What is the impact of culture clash in “One out of Many” and Death of the King’s Horseman?

Throughout much of the canon of postcolonial literature, the clash of cultures one character experiences leads to mental and/or physical trauma. Some examples are Okwonko in Chinua Achebe's Things Fall Apart, and Salim in V.S. Naipaul's A Bend in the River. Certainly, in Naipaul's "One out of Many" and in Wole Soyinka's Death and the King's Horseman, the clashing of cultures leads to trauma for characters and communities.
In Soyinka's play, the trauma the characters experience is set off by the bumbling interference of the colonial administrator Pilkings. The resultant suicides of Elesin and Olunde, like Okonkwo's suicide in Things Fall Apart, put an end to the community they were a part of. Now, the colonizers will tell their tale for them. Interestingly, a production note from Soyinka advises producers that Pilkings should never be portrayed as empathetic, sympathetic, or otherwise knowledgeable; he is in over his head and dealing with matters of which he has no understanding. The fact that it is a native of the tribe who tells Pilkings of Elesin's plans seems to suggest that the community was already crumbling from within.
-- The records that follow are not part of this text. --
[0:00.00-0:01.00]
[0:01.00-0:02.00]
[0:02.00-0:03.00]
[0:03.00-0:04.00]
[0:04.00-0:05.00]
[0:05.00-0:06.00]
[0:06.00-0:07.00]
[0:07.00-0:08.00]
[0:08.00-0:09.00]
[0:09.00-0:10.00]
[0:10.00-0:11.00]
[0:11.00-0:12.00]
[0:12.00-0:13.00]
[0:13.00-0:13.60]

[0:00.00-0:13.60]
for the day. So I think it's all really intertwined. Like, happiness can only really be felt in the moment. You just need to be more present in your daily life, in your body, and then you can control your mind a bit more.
In Naipaul's "One Out of Many," we see another kind of trauma affecting the protagonist, Santosh. As the title suggests, Santosh's desire to avoid living a life of anonymity in Bombay leads him to join his employer in the United States. Soon, Santosh realizes he is only one of many in the U.S. as well, in spite of his dreams of becoming a success. He is trapped between two cultures, sickened by himself and those who are kind to him, and must make the decision to return home and be perceived a failure, or live in a culture, and with a wife, foreign to him, but never found out. 
We might liken the personal experiences of colonization to PTSD in some ways. In his "Discourse on Colonialism," Aimé Césaire says, “A man screaming is not a dancing bear. Life is not a spectacle.” These tales show how the clashing of cultures, particularly under colonialism, have consequences; the persons suffering under the clash are not— and never were—artifacts.